Podcast Episode 115 – Scott Ellis.

Take a look at Scott Ellis’ IBDB page, and you’ll be quick to say, “I want that career.  How do I get it?”

Listen to this podcast, and you’ll hear that Scott didn’t sit around waiting for anyone to give him anything.  He literally walked up and grabbed his career, that now includes eight Tony nominations for shows like She Loves Me, You Can’t Take It With You, Curtains, 12 Angry Men, and more.

He does plays, he does musicals, he does television . . . and he does it all well.

Luckily for us, he also does podcasts, which is why I grabbed him (literally) and asked him to share the details for how he got to the A-list status he enjoys now, and how he still has to work to keep it.

Listen in and hear Scott tell all, including . . .

  • How he got the courage (as a chorus boy!) to walk up to Kander and Ebb and ask to direct a revival of one of their shows . . . and what they said!
  • Why he believes casting is 70% of a Director’s job.
  • Why he loves to say, “I don’t know,” during rehearsals.
  • What is in his will and how it can help YOU.
  • The best lesson he ever learned about putting a show together.

There are a ton of lessons in this podcast, and from Scott’s career . . . several of which I’m going to try and remember as I go about my day today, and you should too.

Listen in!

Click above for the link to my podcast with Scott!
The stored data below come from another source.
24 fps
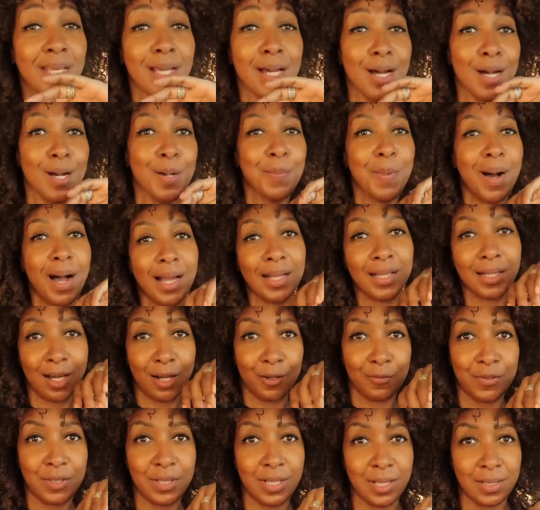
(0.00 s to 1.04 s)
I
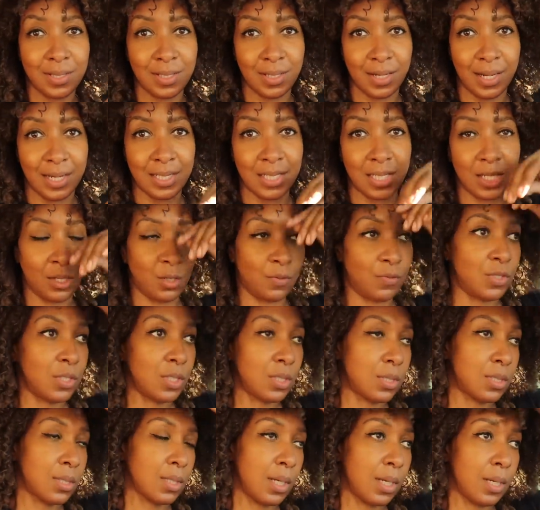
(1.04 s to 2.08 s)
loved the idea of
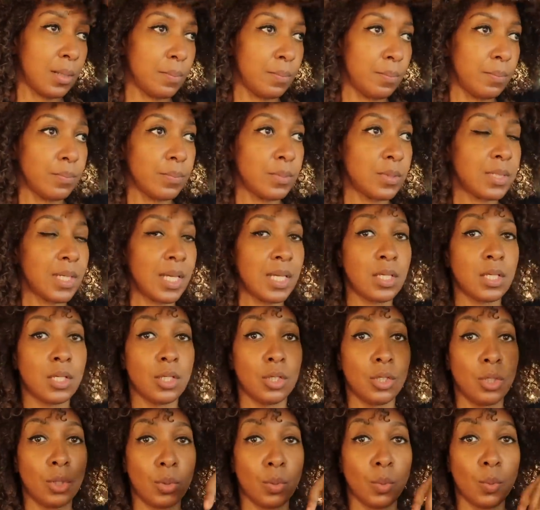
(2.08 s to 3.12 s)
just
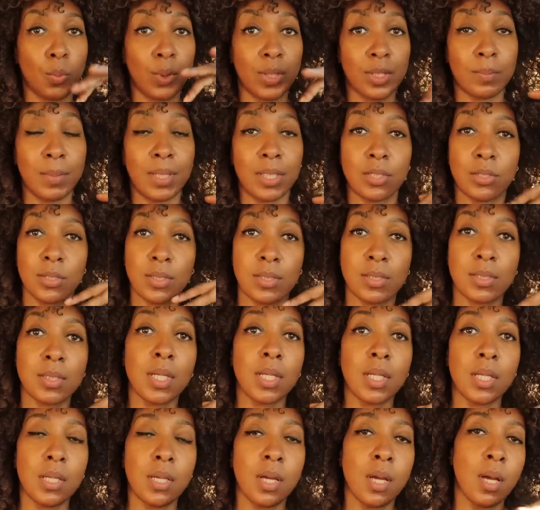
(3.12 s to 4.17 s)
taking you with me to
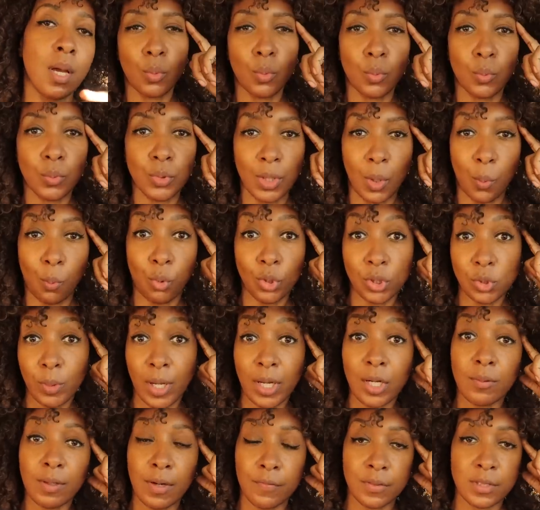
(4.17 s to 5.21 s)
see, you know, what do
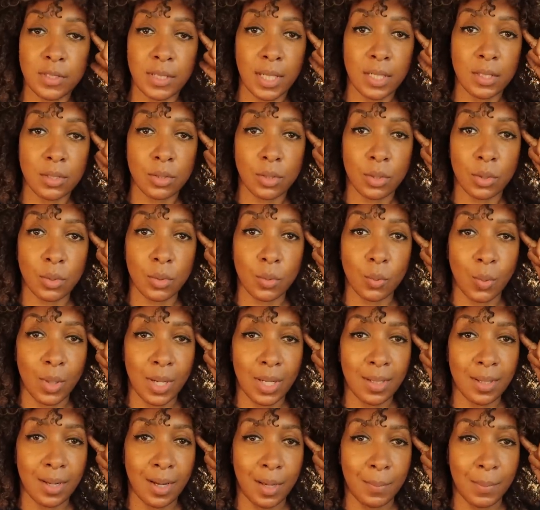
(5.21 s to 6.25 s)
I gravitate to
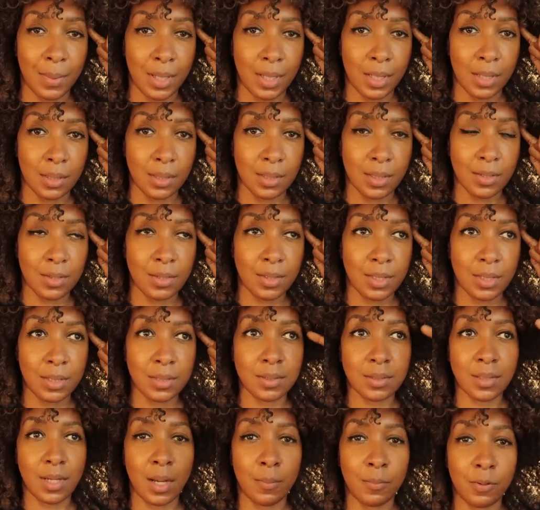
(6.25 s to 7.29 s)
when I'm in
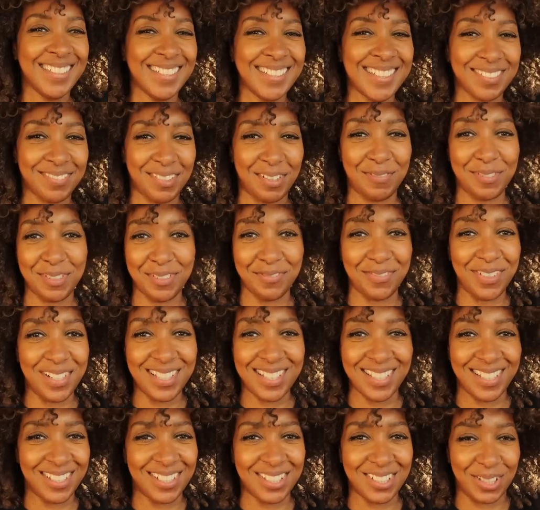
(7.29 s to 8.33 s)
these type of thrift and
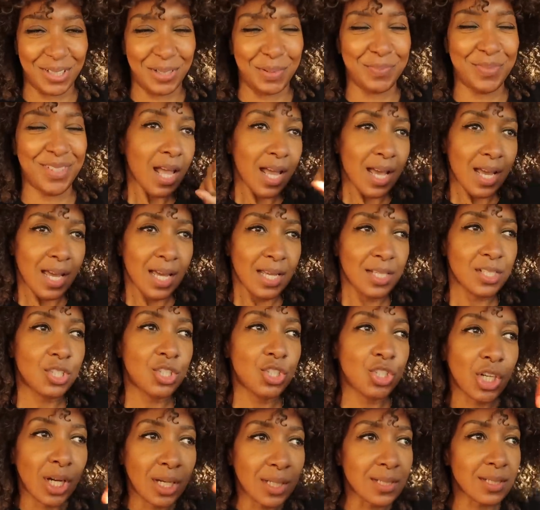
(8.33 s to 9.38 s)
vintage shops. It's
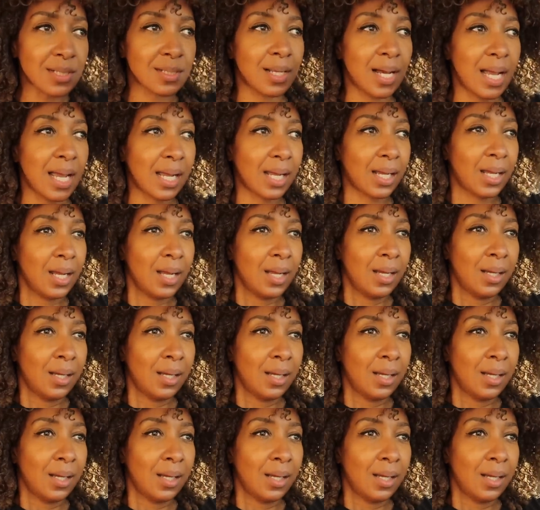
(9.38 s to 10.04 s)
just like,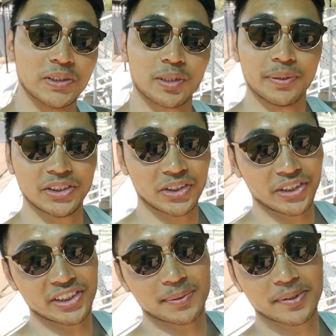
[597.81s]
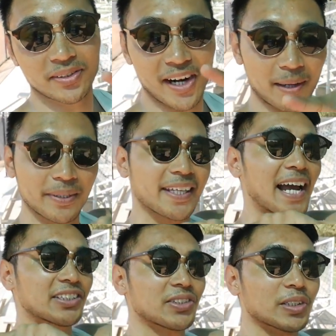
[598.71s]
so be sure to subscribe to
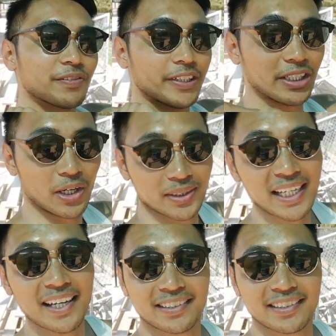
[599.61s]
catch those videos.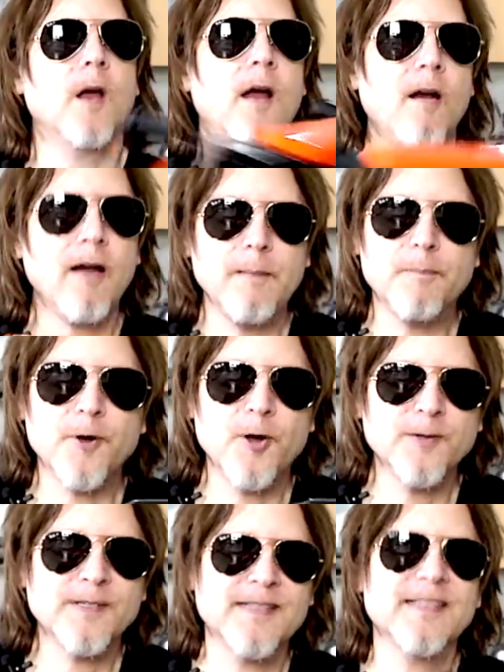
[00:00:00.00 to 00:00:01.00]
All right,
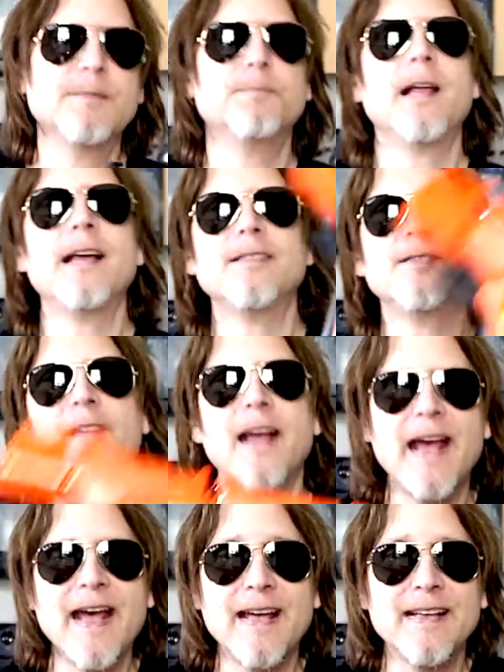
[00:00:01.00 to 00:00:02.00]
bros, this blaster
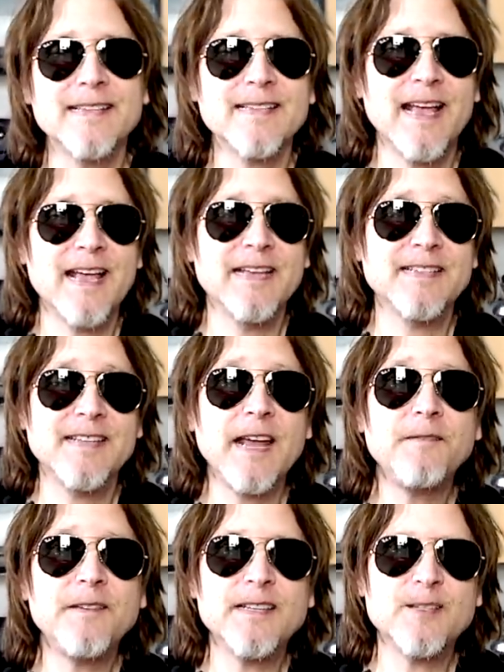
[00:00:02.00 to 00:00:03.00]
has a
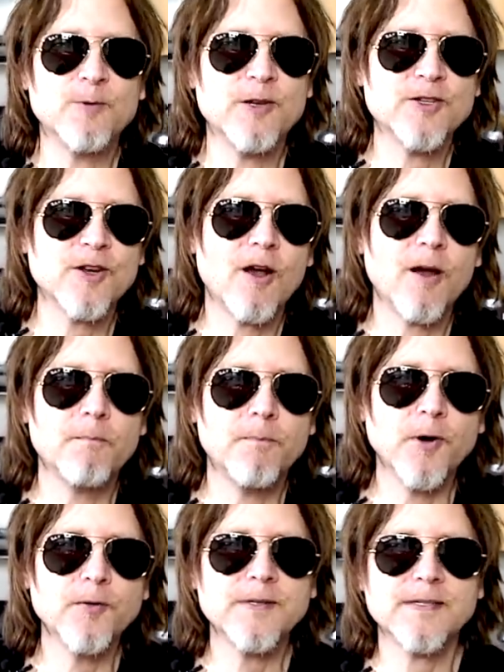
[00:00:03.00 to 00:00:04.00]
safety switch on
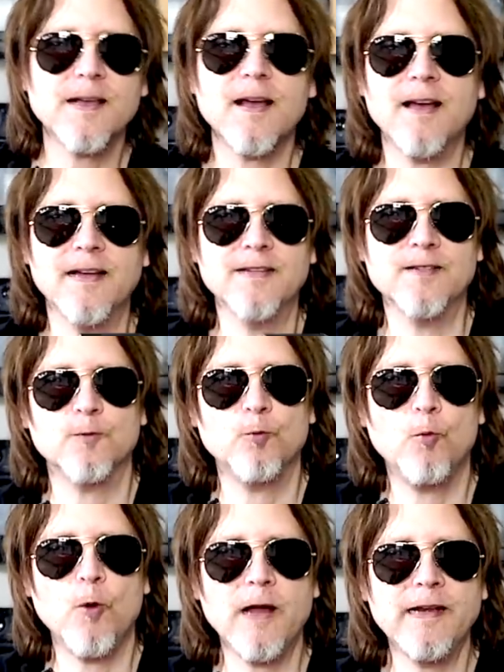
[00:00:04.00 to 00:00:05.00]
both sides,
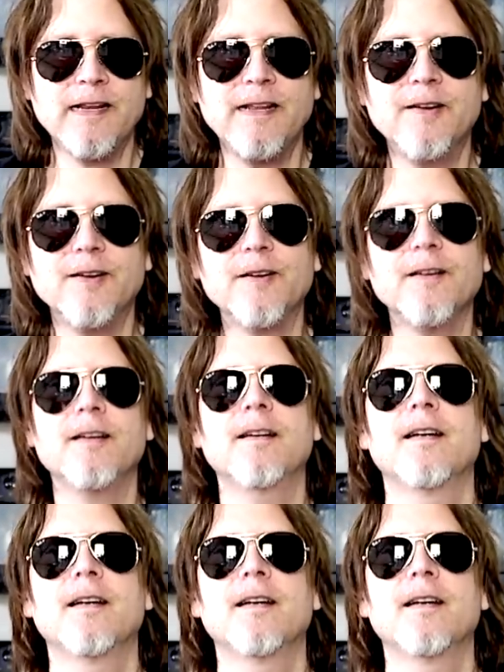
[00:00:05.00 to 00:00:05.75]
one here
Listen to it on iTunes here.  (And if you like the podcast, give it a great review, while you’re there!)

Download it here.

Sorry about the sound issues in this podcast. We found the bug and fixed it in later episodes. It gets better, I promise 🙂

  • Lori Kaye says:

    Hi Ken,

    My name is Lori Kaye and by day I’m an unscripted television showrunner and documenatry film director. I’m also a playwright and a lover of all things theater. have been listening to your podcast for some time now and thoroughly appreciate the pedigree of your guests and get a lot out of your in-depth interviews. But as of late, I’ve had to stop listening. I hope that you will take what I have to say as a thoughtful criticism. Ken, the production quality of the podcasts makes it often difficult for me to listen. Sometimes “tinny and echo-y” I often have to turn to other podcasts for my morning listen who are coming in clear as a bell. I know that you are one hell of a producer who demands the best production quality in your shows. Not sure how it’s done, but perhaps consider upgrading the production values of your podcast? I thought that you would like to know.

    Lori Kaye

    • Reilly Hickey says:

      Hi Lori,

      Thanks for your note. We found we had an error with the recording which we have since fixed and the quality has improved. Hopefully, you’ll continue to listen.